Records from a dataset:

○ ○ ○ ○

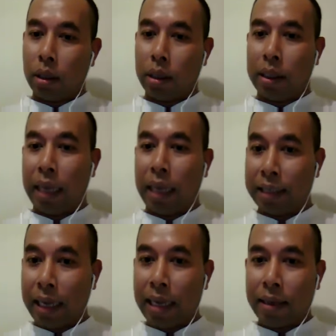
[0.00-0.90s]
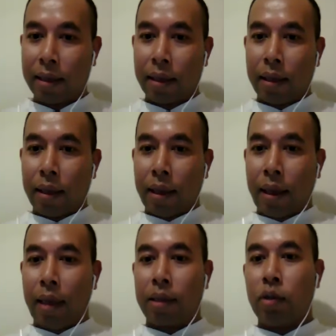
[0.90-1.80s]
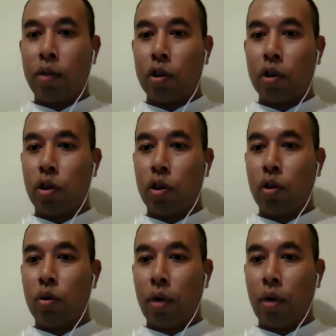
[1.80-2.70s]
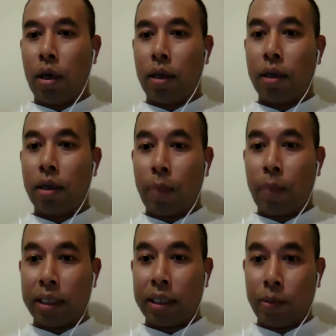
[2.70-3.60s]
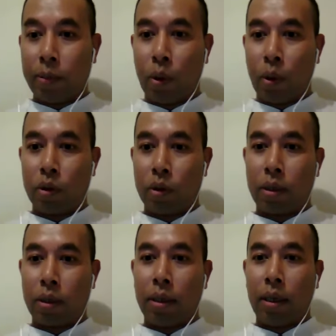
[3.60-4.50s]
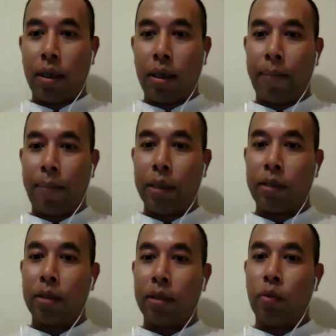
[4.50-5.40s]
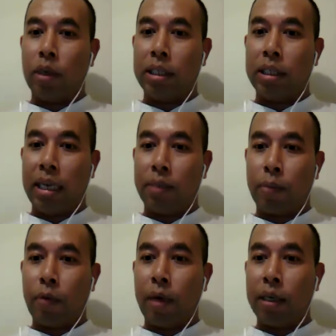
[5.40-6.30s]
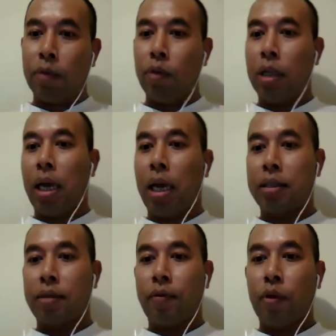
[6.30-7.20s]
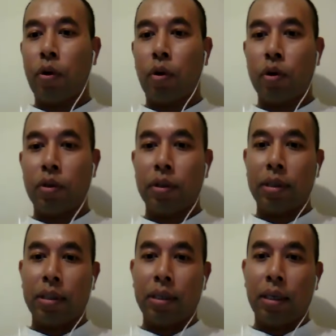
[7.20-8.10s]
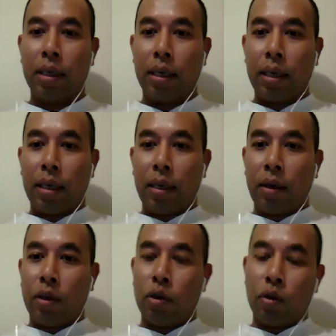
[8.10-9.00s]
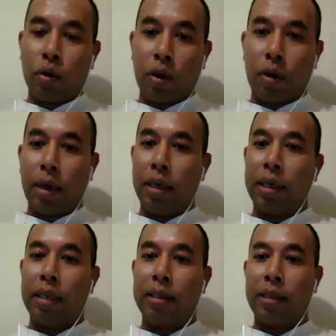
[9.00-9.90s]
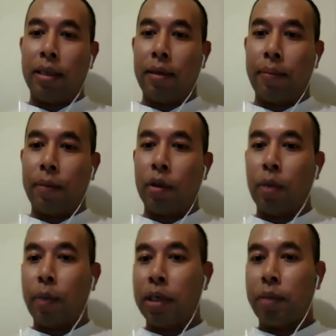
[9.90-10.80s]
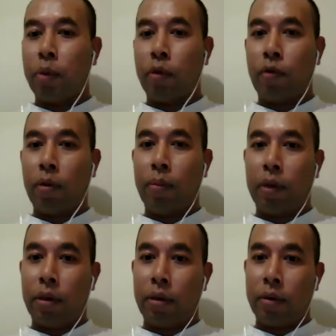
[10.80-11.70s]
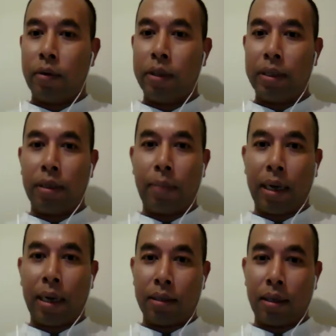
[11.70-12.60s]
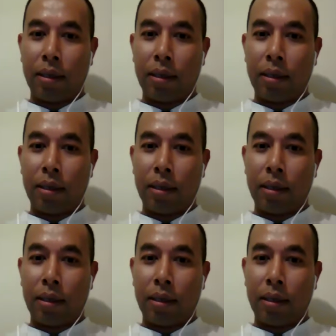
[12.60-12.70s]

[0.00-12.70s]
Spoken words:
that day, and she wants to do a third-party report based on what she has provided. We'll ask a few questions to her and get third-party report from her regional manager.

○ ○ ○ ○

Every line of the data above is to be set down word for word, with the pictures left out.

[0.00-0.90s]
[0.90-1.80s]
[1.80-2.70s]
[2.70-3.60s]
[3.60-4.50s]
[4.50-5.40s]
[5.40-6.30s]
[6.30-7.20s]
[7.20-8.10s]
[8.10-9.00s]
[9.00-9.90s]
[9.90-10.80s]
[10.80-11.70s]
[11.70-12.60s]
[12.60-12.70s]

[0.00-12.70s]
Spoken words:
that day, and she wants to do a third-party report based on what she has provided. We'll ask a few questions to her and get third-party report from her regional manager.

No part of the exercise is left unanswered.